Subsequent studies showed no change in cortisol levels in men. In the latter study, subjects had a 15-day pre-bed-rest period during which they were permitted to adapt to the protocol and environment. Similarly, spaceflight studies of humans showed unchanged cortisol levels after an initial adjustment period. Table 1 summarizes the results of studies of male reproduction utilizing ground-based models of simulated hypogravity. In humans, 6° head-down tilt bed rest for 60-120 days altered sperm morphology and reduced the number of active spermatozoa.
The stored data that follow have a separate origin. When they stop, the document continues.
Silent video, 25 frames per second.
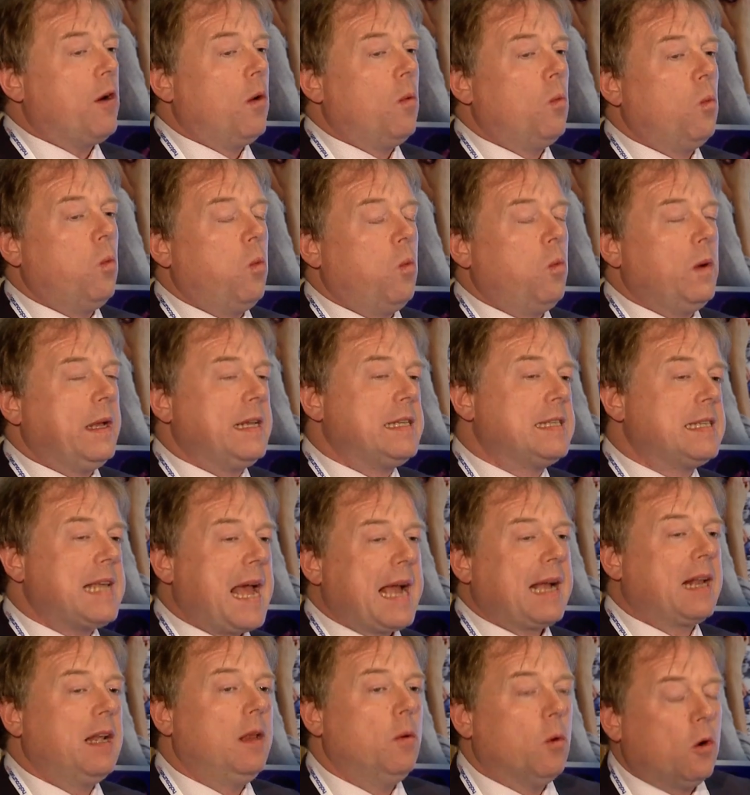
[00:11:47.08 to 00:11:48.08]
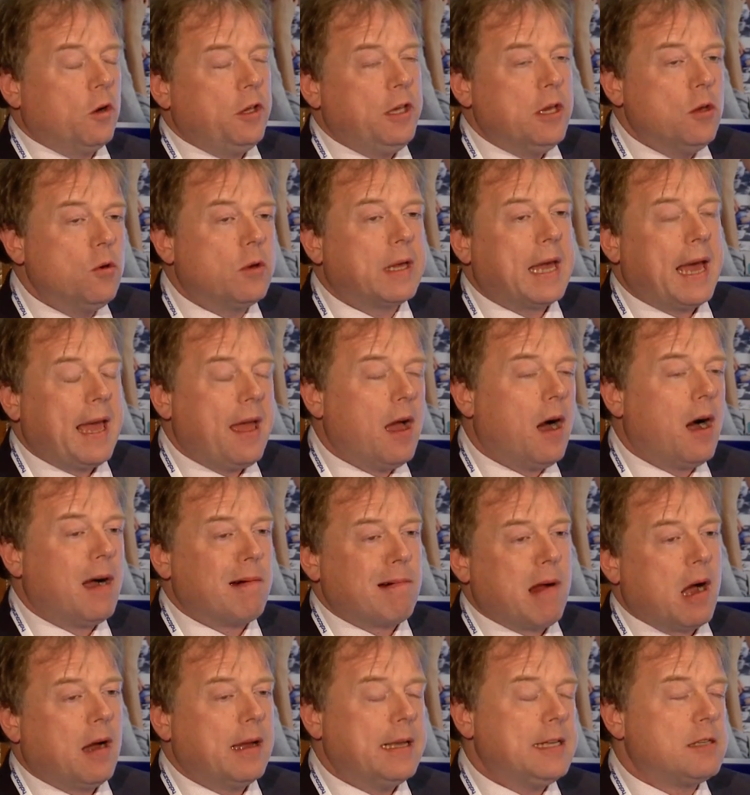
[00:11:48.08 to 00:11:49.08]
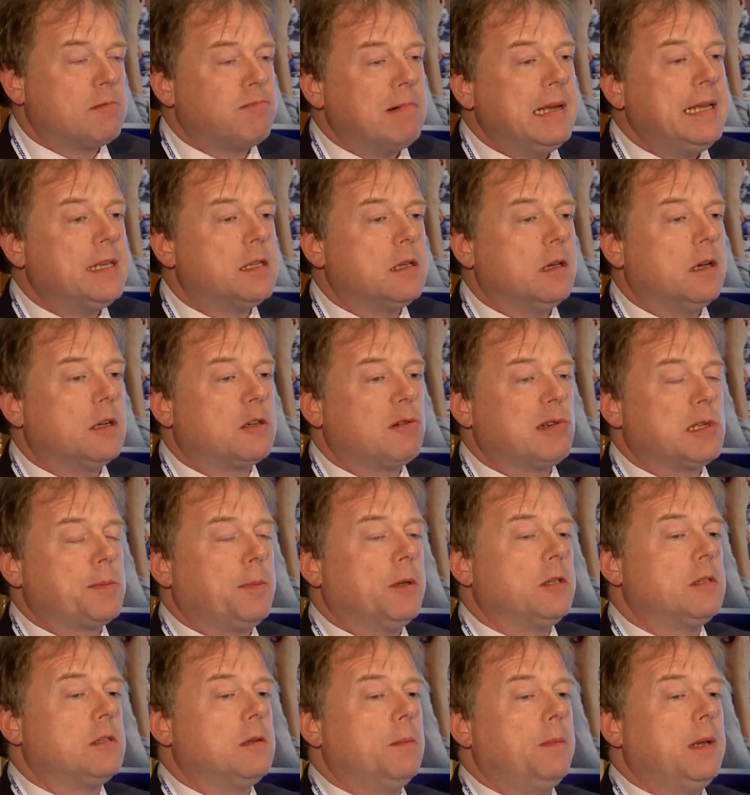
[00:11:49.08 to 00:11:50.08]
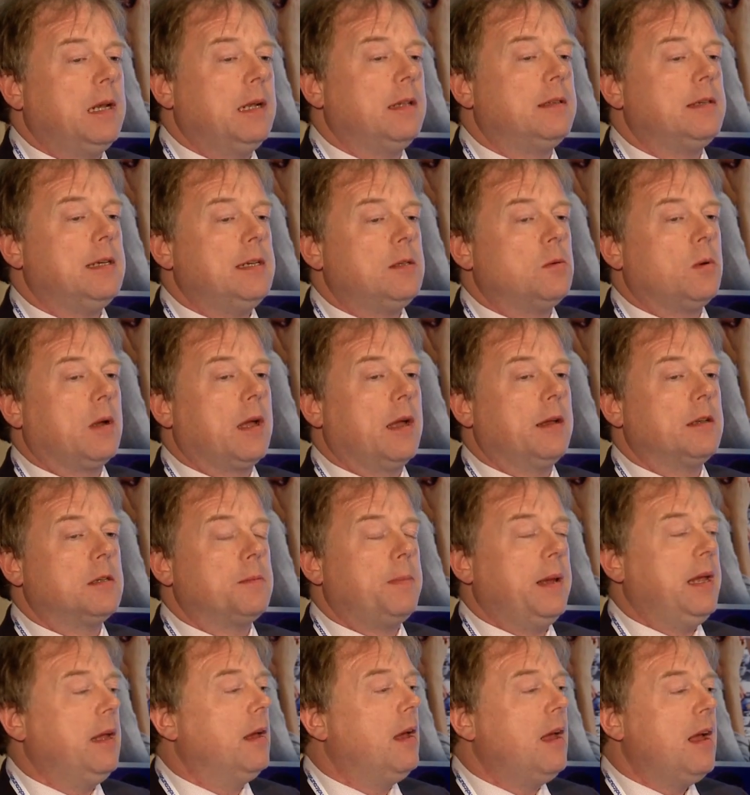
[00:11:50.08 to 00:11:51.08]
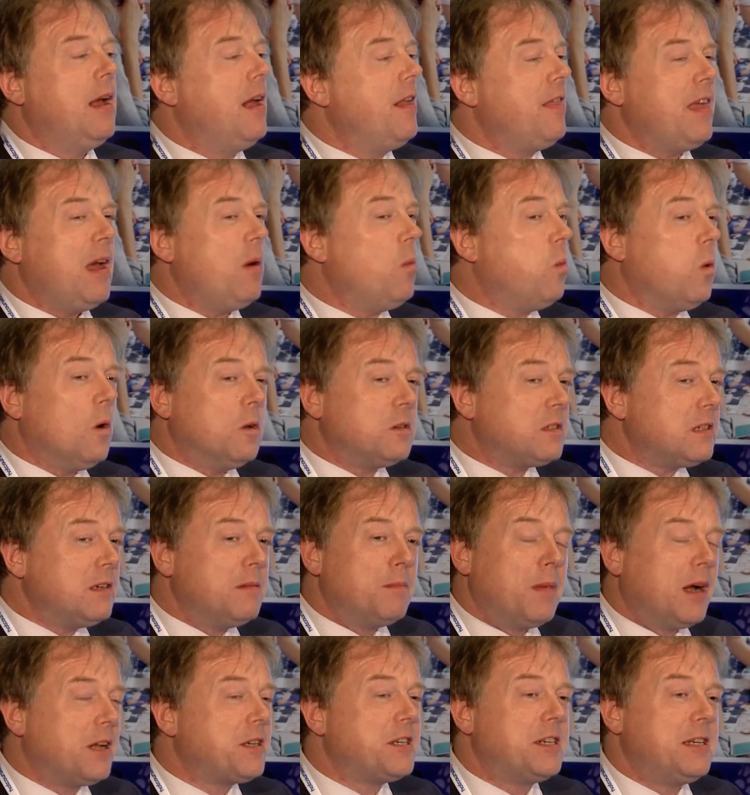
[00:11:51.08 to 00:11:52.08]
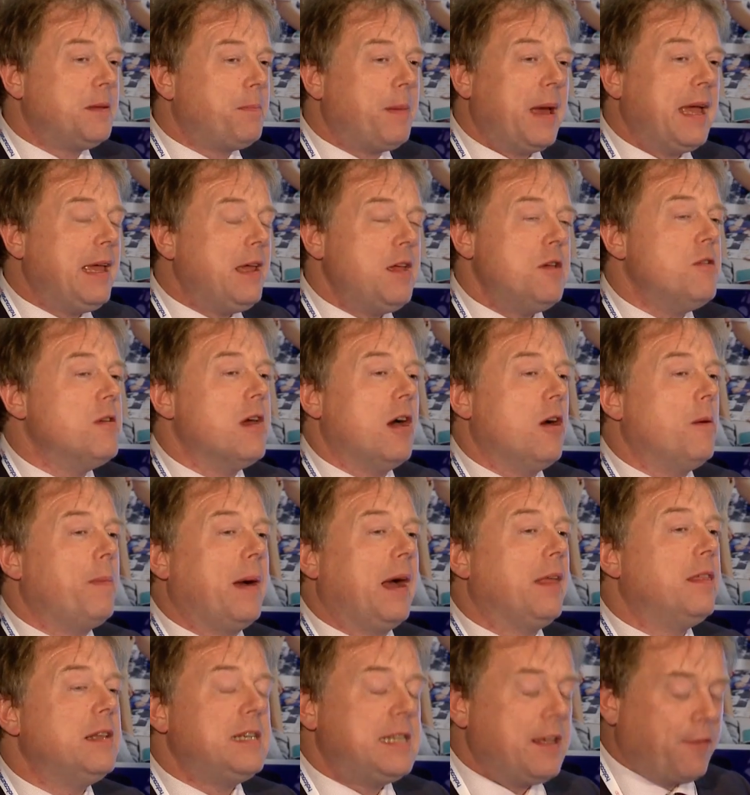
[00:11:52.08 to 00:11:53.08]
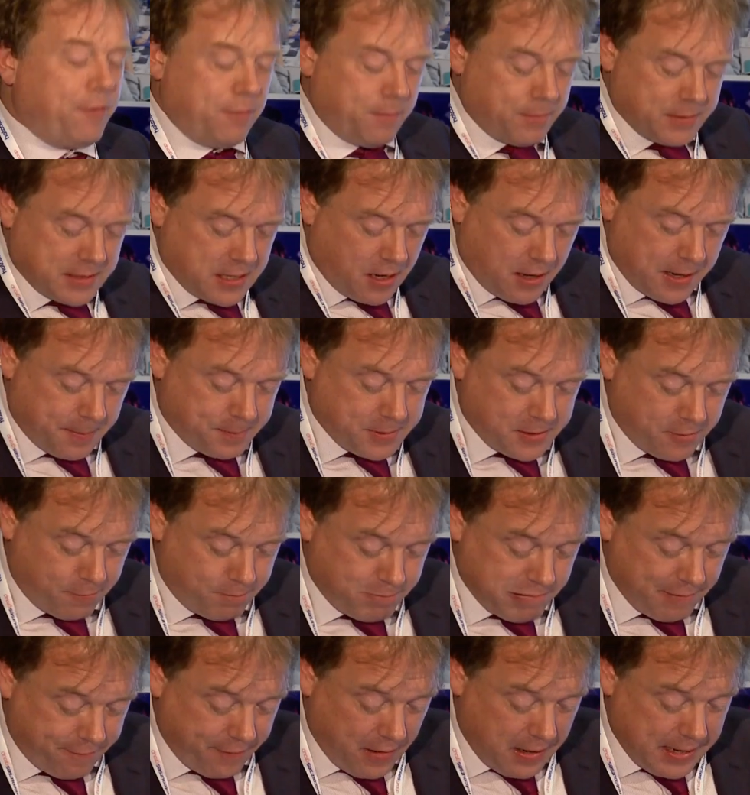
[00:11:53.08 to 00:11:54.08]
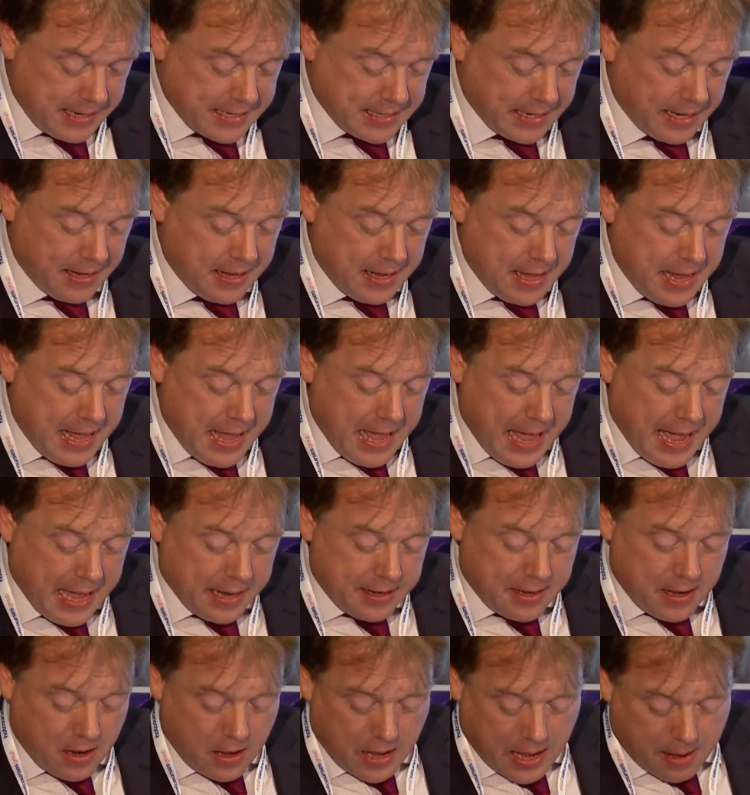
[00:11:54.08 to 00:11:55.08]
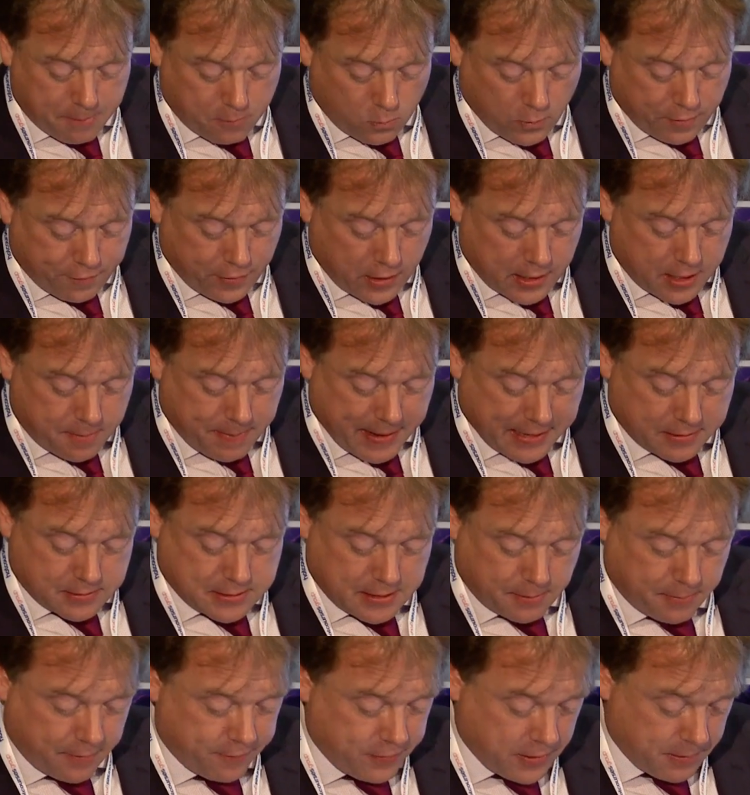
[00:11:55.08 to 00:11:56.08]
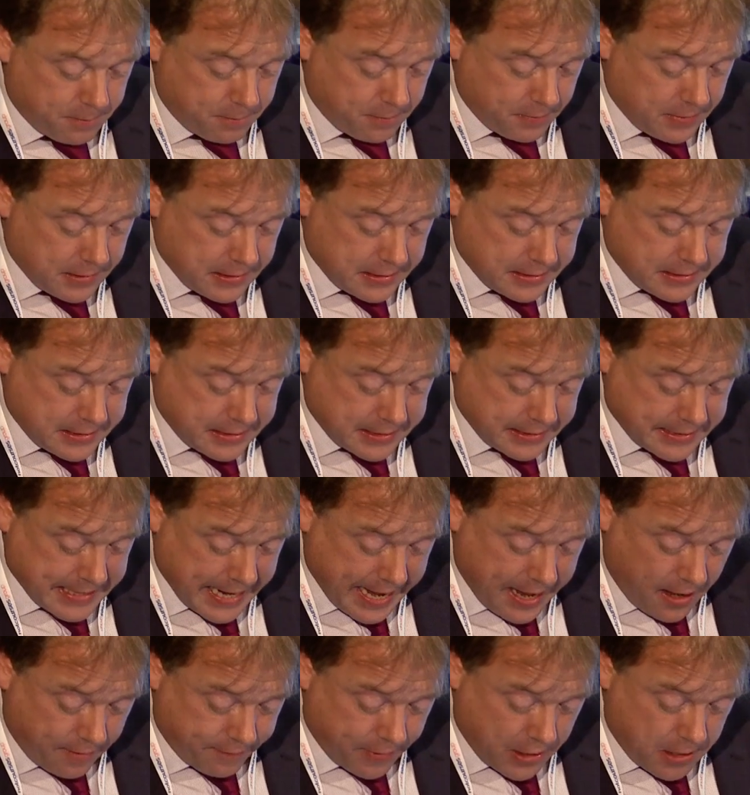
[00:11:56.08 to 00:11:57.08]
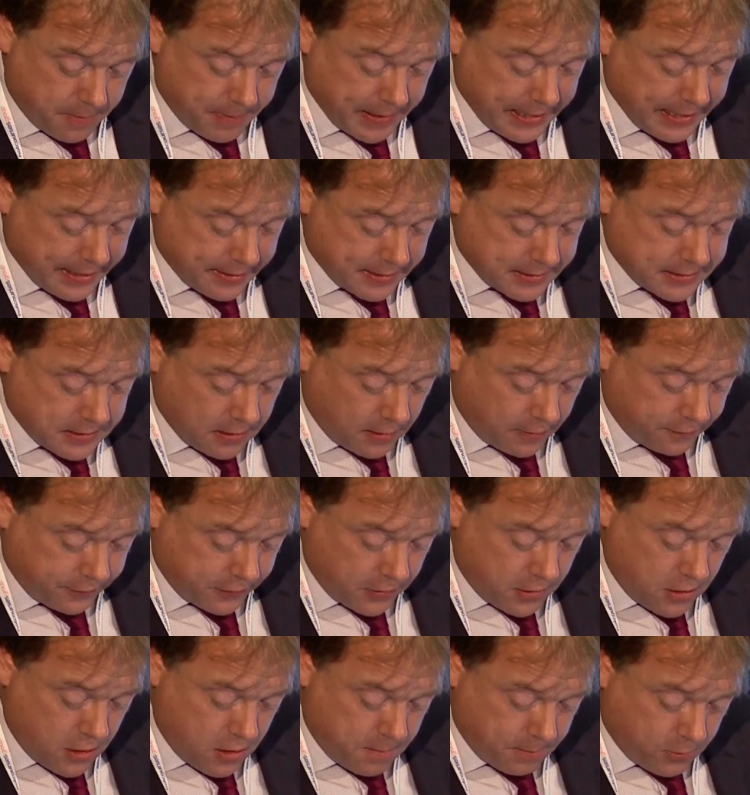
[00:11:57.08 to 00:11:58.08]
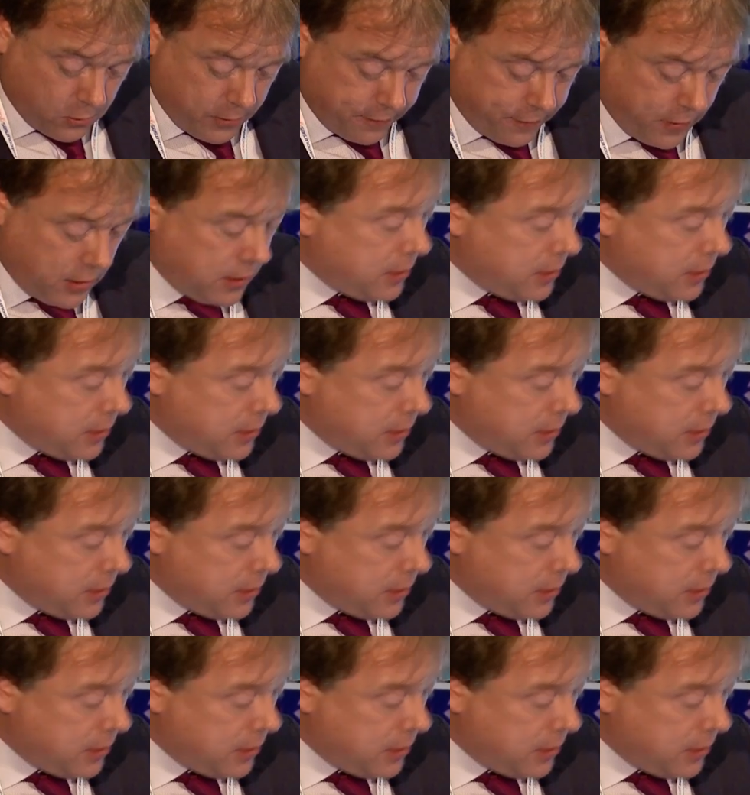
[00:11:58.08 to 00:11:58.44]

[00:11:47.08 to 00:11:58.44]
on exactly what UKRI's research responsibilities were going to be. There wasn't much debate, you know, about the different types of provider. And we've heard about some of them today. I've only been here this afternoon, but we've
This finding has important implications because in humans even slight reductions in sperm numbers compromise reproductive capacity.
Bed rest had no effect on plasma T or LH but did produce a reduction in plasma FSH and prolactin levels. Both FSH and prolactin are involved in the regulation of spermatogenesis, suggesting that reductions in sperm number may have been due to simulated hypogravity-induced changes in endocrine function.
Rats exposed to simulated hypogravity using the Morey-Holton HLS model exhibited increased cortisol during initial HLS. No effects have been reported on stress-inducible transcripts or on adrenal gland weights, suggesting the absence of stress in HLS animals following initial adaptation. Congruent with the spaceflight studies, HLS rats had reduced testes weights. Longer-term (>14 days) HLS of male rats resulted in >50% reductions in testes weight compared with nonsuspended controls.